Kathryn Markel Fine Arts is thrilled to present Daphne’s Night Out, Marilla Palmer’s second solo exhibition with the gallery.
[Through] her limbs a dragging languor spread, her tender bosom was wrapped in thin smooth bark, her slender arms were changed to branches and her hair to leaves; her feet but now so swift were anchored fast in numb stiff roots, her face and had became the crown of a green tree; all that remained of Daphne was her shining loveliness.
- Ovid, Metamorphoses, 8AD
Marilla Palmer possesses a unique ability to see beauty in all of New York’s many disparate facets. In fact, her work is composed of a great deal of what many would never notice beyond a cursory evaluation of its identity as trash. From that trash, and coupled with indigenous flora, Palmer deftly creates beautifully composite imagery that juxtaposes both the organic and inorganic worlds—worlds that most often clash and fight one another, both encroaching on the other’s territory.
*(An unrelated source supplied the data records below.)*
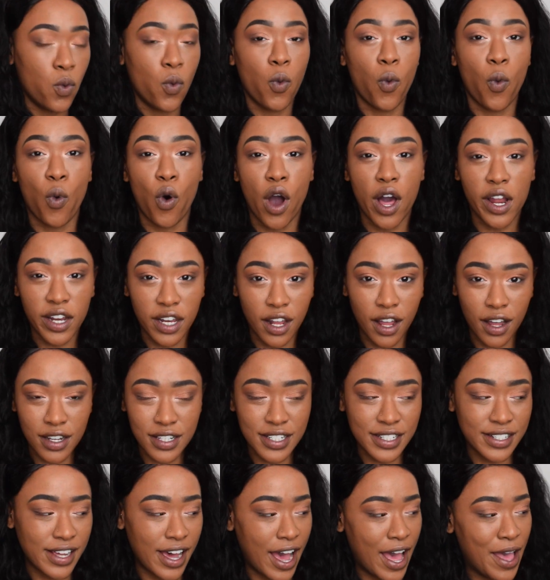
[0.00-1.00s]
One
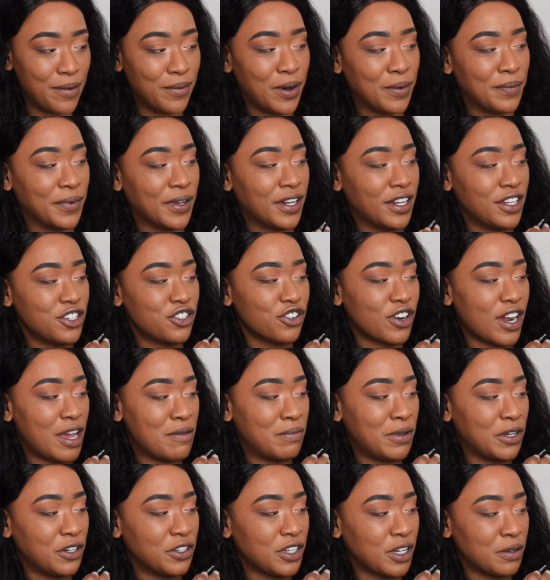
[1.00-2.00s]
last time, I'm gonna try
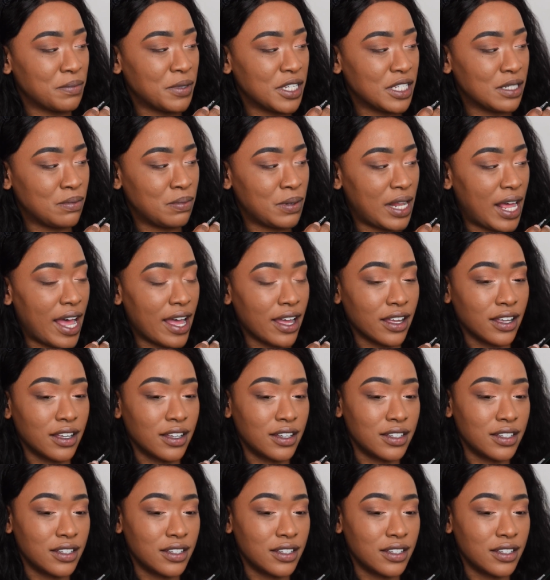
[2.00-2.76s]
build up this black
The product of this juxtaposition is a uniquely intimate portrait of Brooklyn, NY and of the environment Palmer calls home.
The fragility of the embroidery and pressed flowers she uses recalls the fragility of the nature that surrounds us all, and we are reminded of the ancient Greek myth of Daphne and Apollo. While fleeing the unwanted advances of the god of light, Apollo, Daphne called out in desperation to the god of the river to save her from Apollo and she was transformed into the Laurel tree. In an effort to capture the character of each piece of citified flotsam and jetsam, Palmer embellishes, dresses up—in effect, the branches and bottles, buds and soft-drink lids with sequins, embroidery floss, and glitter. Works are simultaneously outrageous—encouraging closer and further examination—and delicately beautiful. Daphne’s legacy is not only honored in Marilla Palmer’s works, but also deeply lauded.
Marilla Palmer lives and works in Brooklyn, NY and has shown extensively throughout the United States. She received her BA from the Philadelphia College of Art. She counts the work of painters Jackson Pollock and Florine Stettheimer and author Joris-Karl Huysmans among her influences; she explains her work, stating, “artifice and nature are uneasy bedfellows, but this has always been where my interest lies.”